The best thing to use might be the tests in the
autodiff paper. It’s on GitHub under gelman/papers/agrad_rev
if Andrew gave you permission to his repo.

We moved all the private repos off of stan-dev and into personal
repos.

  • Bob

Hi!

I now managed to benchmark using the examples you sent me, Bob. Specifically I use the normal_log_density_stan example and I cannot really conclude anything from that. I first tested if the g++ compiler did accelerate due to the use of the likely macro before going to clang++. All of this was performed on my macOS 10.12 laptop using the current dev version stan.

  • g++ 4.6 seems to benefit from using likely, but this is far from being clear from the benchmark
  • g++ 6 seems to slow down from a defined __builtin_expect macro
  • clang can be faster for small sizes, but seems to be slower for large sizes

All of the above would need extensive testing to get the statistics right. Maybe we have some better tests for this?

As of now I would recommend to switch to the boost macros if we really think we are doing something smart here; from what I have seen so far - I don’t know.

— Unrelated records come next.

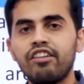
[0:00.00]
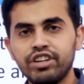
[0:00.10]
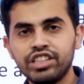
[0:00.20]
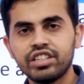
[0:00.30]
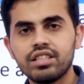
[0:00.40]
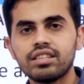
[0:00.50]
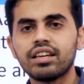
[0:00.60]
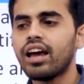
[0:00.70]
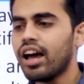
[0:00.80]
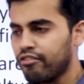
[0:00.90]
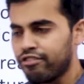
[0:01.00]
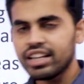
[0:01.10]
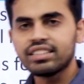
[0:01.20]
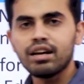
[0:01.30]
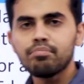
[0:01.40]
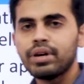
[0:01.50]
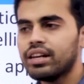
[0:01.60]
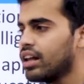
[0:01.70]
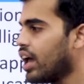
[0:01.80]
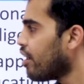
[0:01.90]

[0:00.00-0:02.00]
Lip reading: efficiency, for example,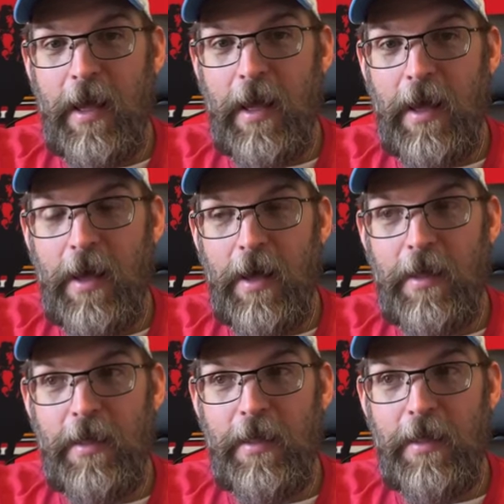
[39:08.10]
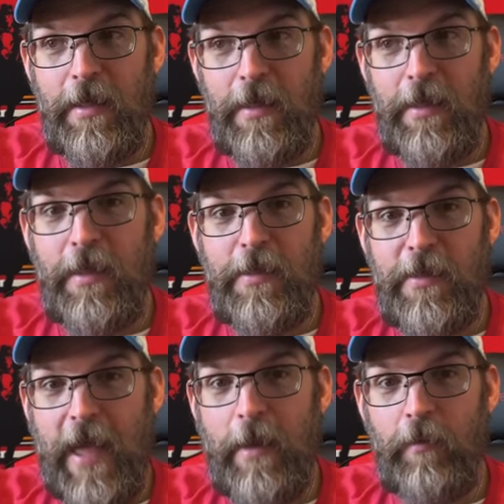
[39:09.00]

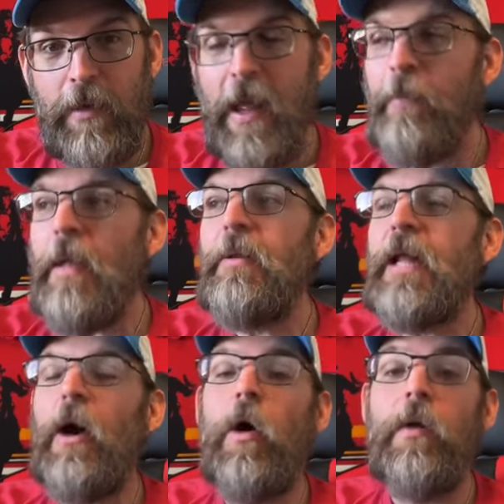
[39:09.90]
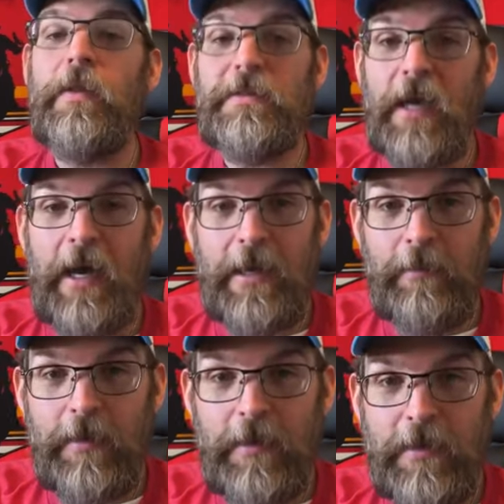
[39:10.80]
That would, maybe not all the
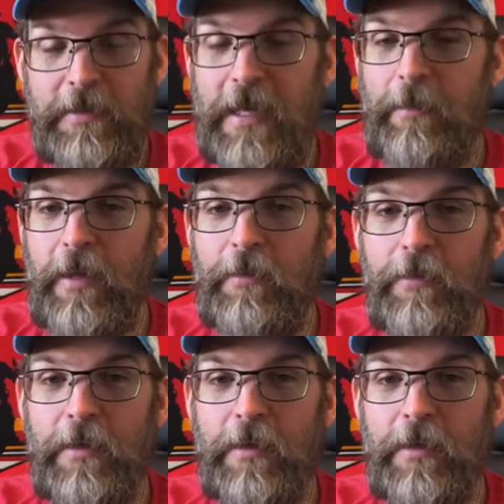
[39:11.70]
time, because the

I remember Mike having seen major speedups for higher order derivatives… so maybe these cases can answer the question more clearly.

Best,
Sebastian

PS: The quoted version of stan 2.6.3 does not work out of the box with the code you sent me. Maybe there was an update in between? The current dev version of stan-math worked somewhat easier with it…

What’s Stan 2.6.3? Or… if you’re really using Stan 2.6.3, could you try with 2.12.0?

Hi!

I was first using stan 2.6.3 as this is the version referred to in the arXiv autodiff paper. My comment related to the fact that the sources Bob sent me did not work out of the box with 2.6.3; so maybe there was an update to the sources after the paper was put on arXiv.

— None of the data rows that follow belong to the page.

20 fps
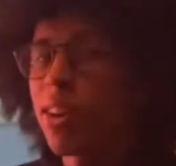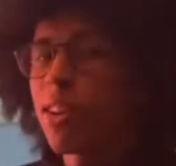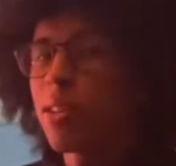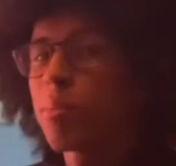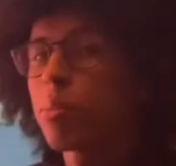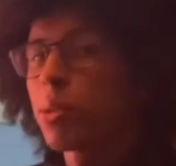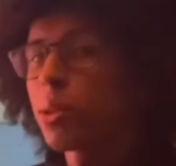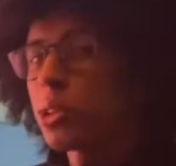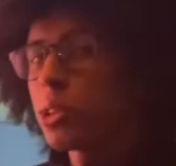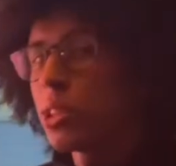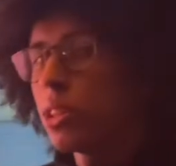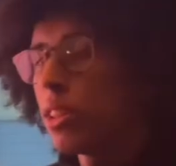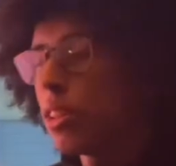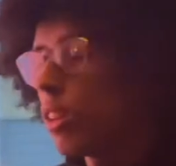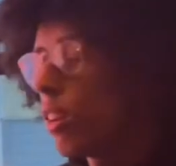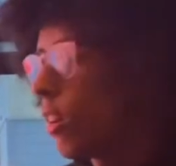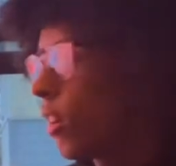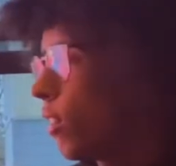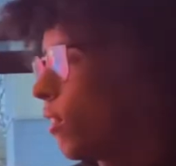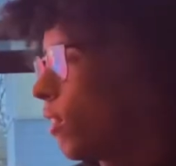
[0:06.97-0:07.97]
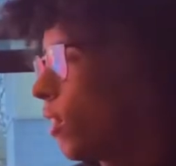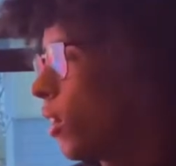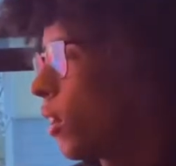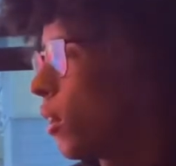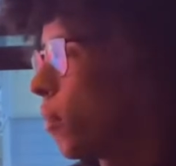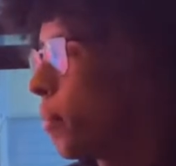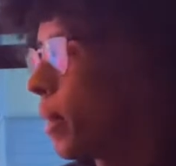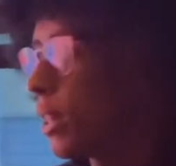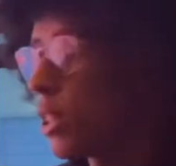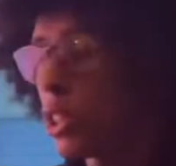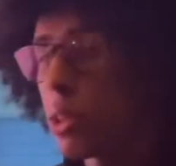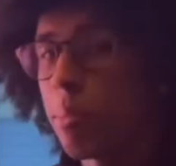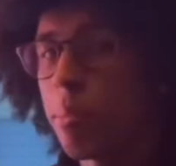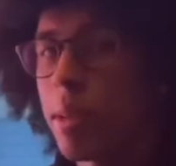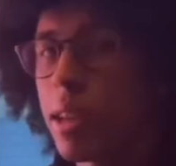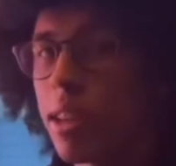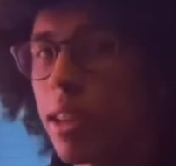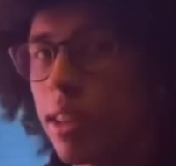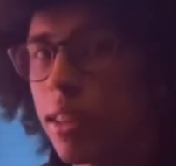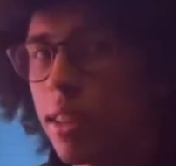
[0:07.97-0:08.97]
portion of our Magic
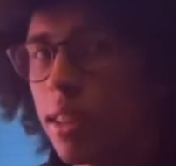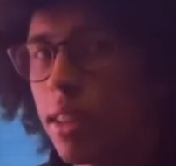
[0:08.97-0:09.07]
Mirror.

However, what I have reported above is against the current dev version. I guess that’s close enough to 2.12.0, or?

Sebastian

I would say if you can’t find measurable improvements, don’t
bother changing anything. It’s just more work for everyone.

I wasn’t sure what the bulleted points were comparing — Stan
2.12 vs. a version using Boost? So when you say g++ 6 seems to
slow down, which is slower, the way we have it now or the way with
boost?

And how much difference and how much variability are you talking
about?

  • Bob

Hi!

I followed up on gcc6 to disentangle if

boosts likely vs “bare” computation (no branch prediction)
stans vanilla likely vs “bare”

is different. To me it looks like I am a victim of small effect sizes here - all noise. I would have to do serious simulation to find out more and be able to report something useful. Let’s just put this aside… looks like digging in dirt here.

Sebastian

We discussed this at the last Stan meeting and Sebastian’s timings didn’t show an actual improvement in g++ or clang++.

I believe Sebastian’s action is to see if there’s measurable improvement with Intel and if so, we’ll consider. If not, we’ll put this to rest.